— Полагаю, в следующий раз мы встретимся в суде.
— У тебя нет оснований для иска, — сказал Блэз после паузы.
— Я обвиню тебя в подделке завещания.
— Я этого не делал.
— Знаю. Но обвинение прилипнет к тебе на всю жизнь. Херст может позволить себе рисковать своим добрым именем. Ты не можешь.
— Ты не сумеешь ничего доказать. Я все равно выиграю.
— Не будь столь самоуверен. Во всяком случае, помни: «Помните „Мэн“!» — Являлось ли Аарону Бэрру такое видение? — Я пойду на все, чтобы получить то, что мне принадлежит.
— Хорошо. — Блэз направился к двери. — Увидимся в суде. — Он открыл дверь. — Тебе известно, сколько здесь стоит сутяжничество?
— Я позволила себе продать четырех Пуссенов из Сен-Клу. Они сейчас в Лондоне, у аукционера. Он говорит, что они пойдут по баснословной цене.
— Ты украла мои картины? — Блэз побелел от гнева.
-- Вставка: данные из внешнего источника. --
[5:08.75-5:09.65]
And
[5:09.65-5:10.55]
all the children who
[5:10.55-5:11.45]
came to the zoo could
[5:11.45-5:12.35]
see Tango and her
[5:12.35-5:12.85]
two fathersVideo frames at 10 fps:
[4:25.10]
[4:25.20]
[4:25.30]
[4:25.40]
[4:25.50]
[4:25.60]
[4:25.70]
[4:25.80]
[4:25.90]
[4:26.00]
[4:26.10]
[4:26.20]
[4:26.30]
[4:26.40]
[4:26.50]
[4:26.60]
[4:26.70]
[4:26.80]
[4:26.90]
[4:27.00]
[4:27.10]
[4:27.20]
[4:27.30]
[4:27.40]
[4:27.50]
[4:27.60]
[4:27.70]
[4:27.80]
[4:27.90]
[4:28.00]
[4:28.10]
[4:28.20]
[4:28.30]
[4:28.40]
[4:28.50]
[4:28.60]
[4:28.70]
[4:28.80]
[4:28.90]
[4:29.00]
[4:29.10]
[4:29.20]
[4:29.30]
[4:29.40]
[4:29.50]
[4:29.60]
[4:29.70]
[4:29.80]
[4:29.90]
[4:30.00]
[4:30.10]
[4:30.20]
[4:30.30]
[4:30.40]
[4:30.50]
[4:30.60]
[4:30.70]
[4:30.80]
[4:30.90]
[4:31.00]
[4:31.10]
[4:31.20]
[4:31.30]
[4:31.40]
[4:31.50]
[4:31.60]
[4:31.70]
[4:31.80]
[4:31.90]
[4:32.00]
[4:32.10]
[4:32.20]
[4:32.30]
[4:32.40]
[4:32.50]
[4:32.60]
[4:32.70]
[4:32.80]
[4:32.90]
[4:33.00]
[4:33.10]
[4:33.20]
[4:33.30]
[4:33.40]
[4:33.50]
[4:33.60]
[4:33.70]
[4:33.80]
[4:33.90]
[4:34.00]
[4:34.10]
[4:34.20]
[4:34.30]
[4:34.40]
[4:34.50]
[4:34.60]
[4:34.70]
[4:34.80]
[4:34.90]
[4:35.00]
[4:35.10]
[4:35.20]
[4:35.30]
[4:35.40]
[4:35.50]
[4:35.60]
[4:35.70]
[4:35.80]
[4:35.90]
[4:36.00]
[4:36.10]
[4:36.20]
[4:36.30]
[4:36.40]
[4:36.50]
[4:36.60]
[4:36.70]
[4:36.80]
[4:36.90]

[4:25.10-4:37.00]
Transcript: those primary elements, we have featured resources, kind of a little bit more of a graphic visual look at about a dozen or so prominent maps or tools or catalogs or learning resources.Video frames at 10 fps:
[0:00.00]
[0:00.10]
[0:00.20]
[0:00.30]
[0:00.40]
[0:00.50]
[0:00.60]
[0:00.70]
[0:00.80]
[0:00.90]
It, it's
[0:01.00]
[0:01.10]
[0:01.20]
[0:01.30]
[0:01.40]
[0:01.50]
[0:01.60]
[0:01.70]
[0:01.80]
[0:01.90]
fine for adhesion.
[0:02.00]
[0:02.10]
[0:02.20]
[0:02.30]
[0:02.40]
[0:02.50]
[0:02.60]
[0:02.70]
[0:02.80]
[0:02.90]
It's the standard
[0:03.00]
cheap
— Я взяла свои картины. Когда мы разделим состояние поровну, я верну тебе половину того, что выручу за картины. А пока я сумею купить на эти деньги немалую толику вашего распрекрасного американского правосудия.
— Comme tu est affreuse!
— Comme toi-même![60]
Блэз с грохотом закрыл за собой дверь. Каролина стояла в центре комнаты, улыбаясь и, к собственному удивлению, довольно громко напевая «Сегодня в городе горячий будет вечерок».
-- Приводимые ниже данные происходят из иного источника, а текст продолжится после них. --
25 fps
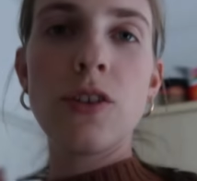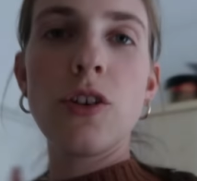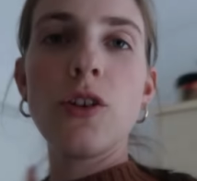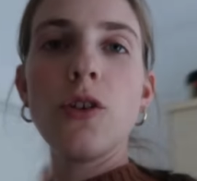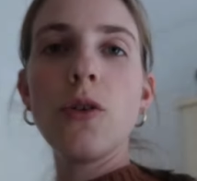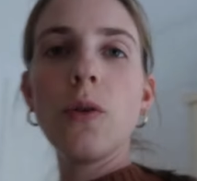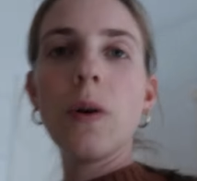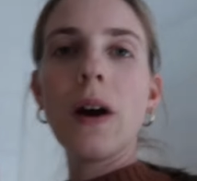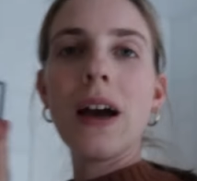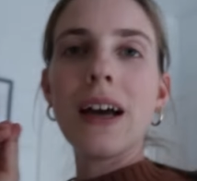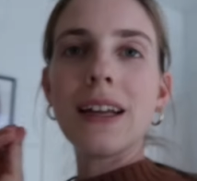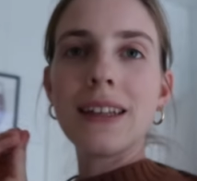
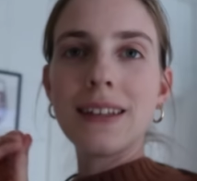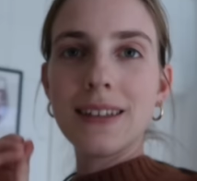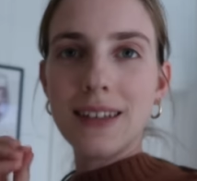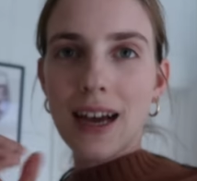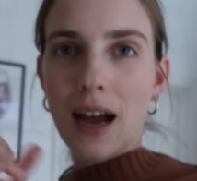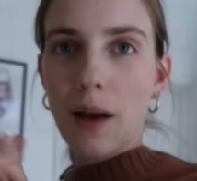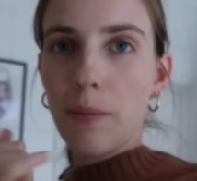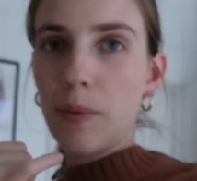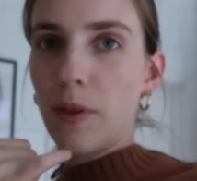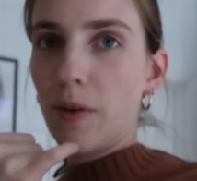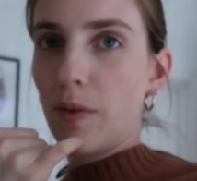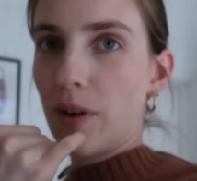to
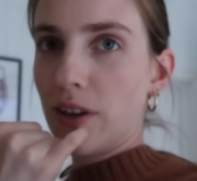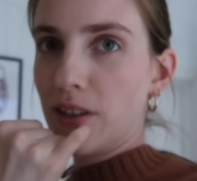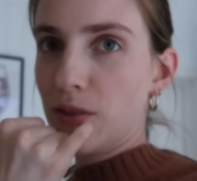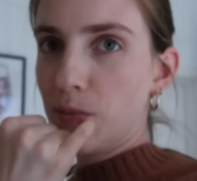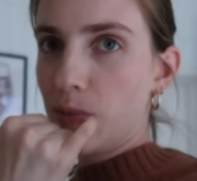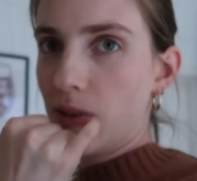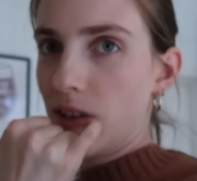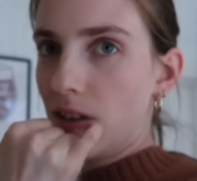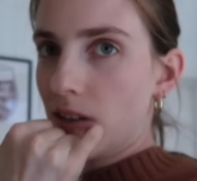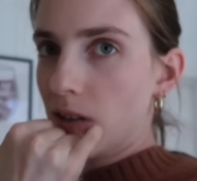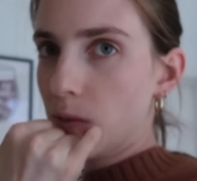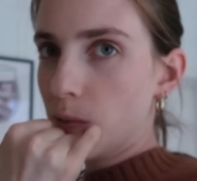adapt the
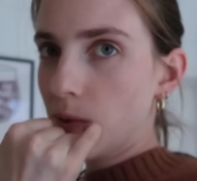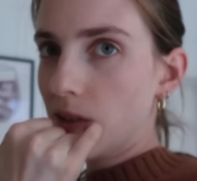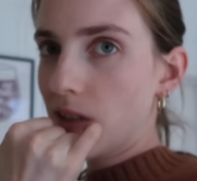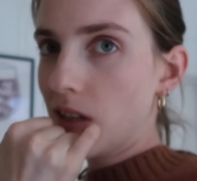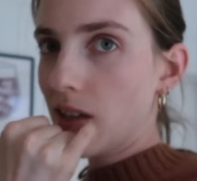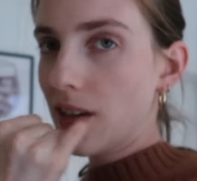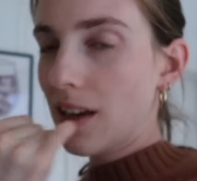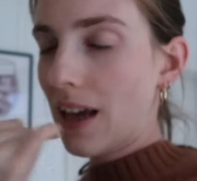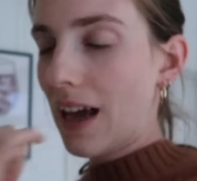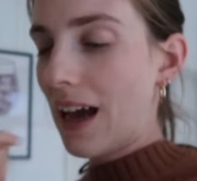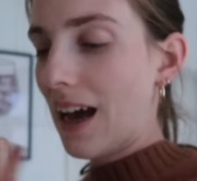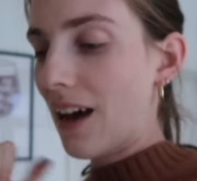recipe because we
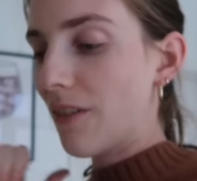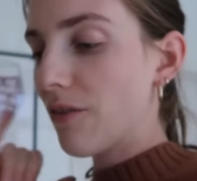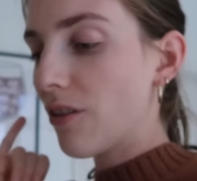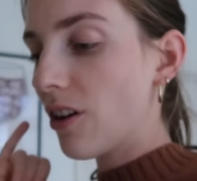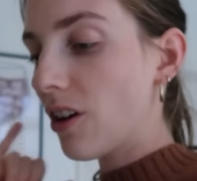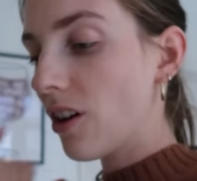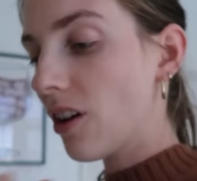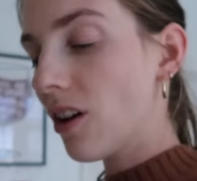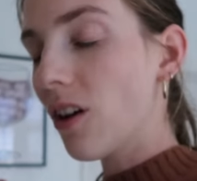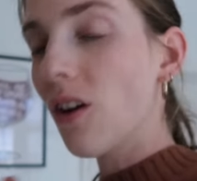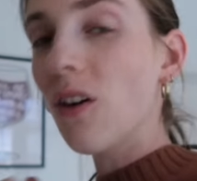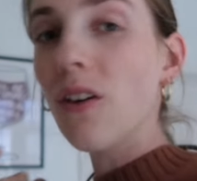didn't have
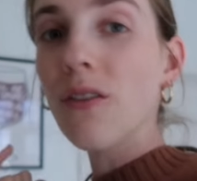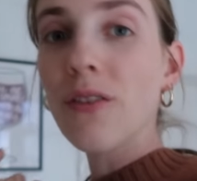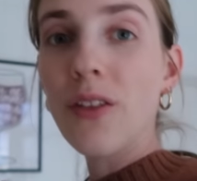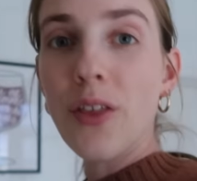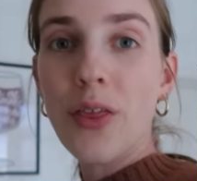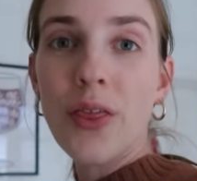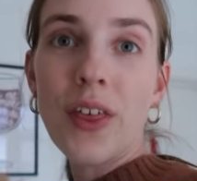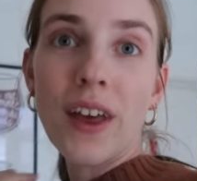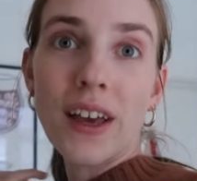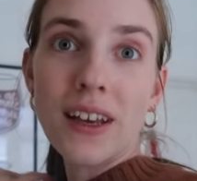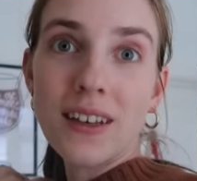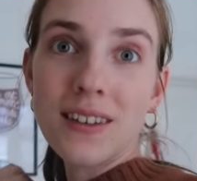a lot of
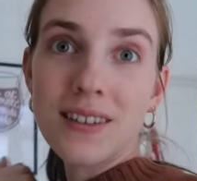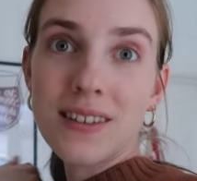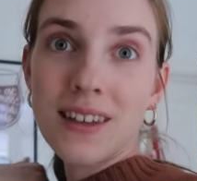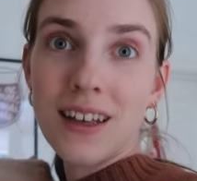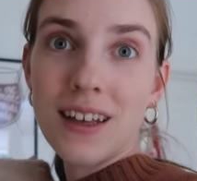things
Бронзовые бюсты Генри Джеймса и Уильяма Дина Хоуэллса[61] смотрели в пространство, как и вполне земная голова Генри Адамса, сидевшего возле камина. Пришла очередь Хэя принимать у себя соседа и друга, и он со своего кресла разглядывал эти три головы с удовольствием, которое тотчас назвал про себя старческим. Каждая из трех принадлежала другу. Слава богу, ему хотя бы повезло с друзьями. Он не был литератором, как Джеймс и Хоуэллс, или историком, как Адамс, но через них ощущал в себе таланты литератора и историка. Если бы ему вздумалось повернуться в кресле, он увидел бы бронзовый лик Линкольна, удивительно живой для посмертной маски. Но Хэй редко смотрел на это лицо, которое когда-то знал лучше своего собственного. В те годы, когда они с Николэем писали нескончаемую историю президента, Хэй с изумлением обнаружил, что он утратил живые воспоминания о Линкольне. Миллионы слов, которые они написали, стерли в памяти его следы. Теперь, когда его расспрашивали о президенте, он был в состоянии вспомнить лишь то, что они написали об этой странной и удивительной личности, и, как признавался он себе, написали очень скучно. Хэй и Адамс не раз обсуждали, не производит ли точно такой же эффект сочинение мемуаров — постепенного стирания, клетка за клеткой, с помощью слов, собственной личности. Адамс находил такой результат идеальным, Хэй с ним не соглашался. Он любил свое прошлое, которое символизировали два бронзовых бюста и одна посмертная маска. Всякий раз, когда он пребывал в меланхолическом настроении или когда наступали приступы ипохондрии, он представлял себе, что закончит свои дни в комфорте, отягощенный обилием воспоминаний, в кресле возле камина февральской ночью последнего года XIX столетия в обществе друга, не воплощенного пока в скульптурный портрет. Он не рассчитывал, конечно, что в конце пути станет государственным секретарем, и не гнушался нудной работы, которую ранее перепоручил Эйди, не сторонился схваток с сенатом, которые взвалил на свои плечи сенатор Лодж[62] при существенной поддержке со стороны своего бывшего гарвардского профессора Генри Адамса.